In between signing that contract and the release of the book, all I had to do was write two more novels in about 18 months. I could manage that, easy. I was a stay-at-home mum, and my daughter was at school age. It made all kinds of sense, except for the part where I had another baby on the way. The next 18 months was a blur of deadline extensions and very understanding editors (thank goodness!) and, looking back, I’m not sure how I did that at all. The first book took, with many stops and starts, six years from beginning to end. The next two only had 9 months each, plus a little editing time where it could be squeezed (and editing time almost always squeezed the writing time, because there was no other time).
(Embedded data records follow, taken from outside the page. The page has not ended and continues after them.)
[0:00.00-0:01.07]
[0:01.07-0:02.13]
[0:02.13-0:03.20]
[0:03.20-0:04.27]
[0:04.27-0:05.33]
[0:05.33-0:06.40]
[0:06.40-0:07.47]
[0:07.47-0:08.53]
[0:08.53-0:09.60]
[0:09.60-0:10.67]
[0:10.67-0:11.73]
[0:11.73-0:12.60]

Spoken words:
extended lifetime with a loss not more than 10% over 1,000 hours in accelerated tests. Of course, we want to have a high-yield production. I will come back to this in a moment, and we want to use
It’s been a long road to get here. I know so much more about this industry now than I did back when I got my first “break” and I have made contacts and friends along the way. Next year might not bring as many professional highs as this one, but that’s okay. I’m ready for whatever bumps and curves come my way, and in the mean time, I have books on the shelves, and there’s really no better feeling in the world!
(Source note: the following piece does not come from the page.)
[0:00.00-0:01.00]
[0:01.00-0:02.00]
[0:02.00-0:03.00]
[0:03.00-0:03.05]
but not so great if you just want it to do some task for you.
Tansy Rayner Roberts is the author of Power and Majesty (Creature Court Book One) and The Shattered City (Creature Court Book Two, April 2011) with Reign of Beasts (Creature Court Book Three, coming in November 2011) hot on its tail. Her short story collection Love and Romanpunk will be published as part of the Twelfth Planet Press “Twelve Planets” series in May.

This post comes to you as part of Tansy’s Mighty Slapdash Blog Tour, and comes with a cookie fragment of new release The Shattered City:

It was still raining blood, and the sky was full of colours and shadows and bright, blazing moments of light. Delphine kept her head down as she hurried through the streets, ignoring it all. It was not her world. It was not her problem.

She kept thinking that right up to the point that she reached the yard behind her house, and found it full of monsters.